Use sops to ensure that there are no special characters in the file path(no spaces in folder names,which are substituted for special characters).Hence forth,you can access the file.

Upvotes: 1

yannicuLar
yannicuLar

Reputation: 3133

Most likely you are using separators the wrong way, resulting in a wrong path. You could check this by debugging or even logging.

Try getting the actual file's full path from your computer's explorer, and compare it with the path you are creating on runtime

About using the Separator, you can try something like this:

    String SEPARATOR = System.getProperty("file.separator");

    ServletContext ctxt = FacesService.getHttpServletRequest().getSession().getServletContext();
    String filepath = ctxt.getRealPath("json"+SEPARATOR+"op.json");
    System.out.println("File path = "+ filepath);

Upvotes: 1

Raxa
Raxa

Reputation: 382

First of all you can help yourself with some nice System.out's (but please remove it afterwards, so it does not pollute the logfile).

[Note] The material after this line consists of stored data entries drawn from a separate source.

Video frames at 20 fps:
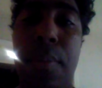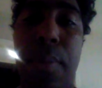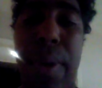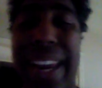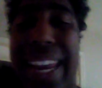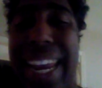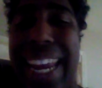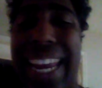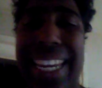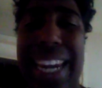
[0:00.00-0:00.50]

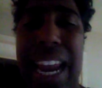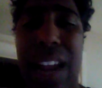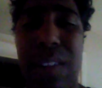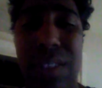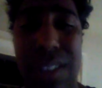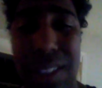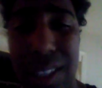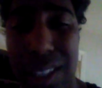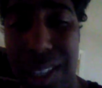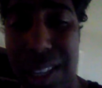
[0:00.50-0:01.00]
breaking it
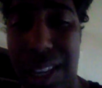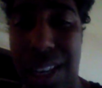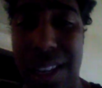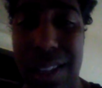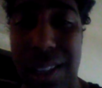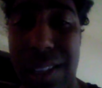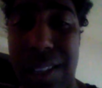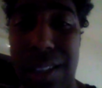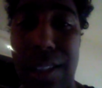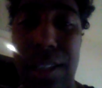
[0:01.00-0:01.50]
down to
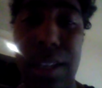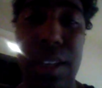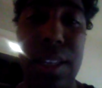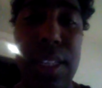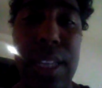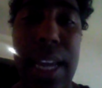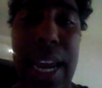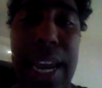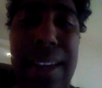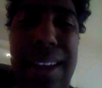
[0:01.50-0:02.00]
seasons,
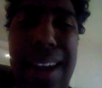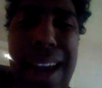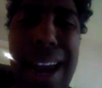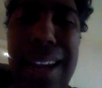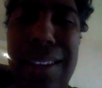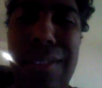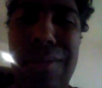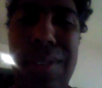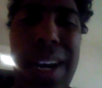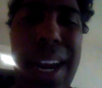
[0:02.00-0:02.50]
because
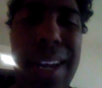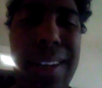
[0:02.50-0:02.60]
I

If you print this information 

System.out.println( "request.getContextPath(): " + request.getContextPath() );
System.out.println( "new File(request.getContextPath()) : " + new File(request.getContextPath()).getAbsolutePath()  );

you will find a little surprise. More information you will gain from

System.out.println( "new File() : " + new File().getAbsolutePath()  );

If you really need to load a static file you should ask yourself why you are doing this and what you will get from it. Don't programm some stuff you don't need later on. Maybe you can find a better solution - even a better (automatically) testable solution.

If you really need a static file (like an image) you can place it into a jar near your Class:

@see How to get a path to a resource in a Java JAR file

If you need the content file as some kind of configuration file you should rethink your architecture and find the path to the file from some configurable parameters (like from your web.xml).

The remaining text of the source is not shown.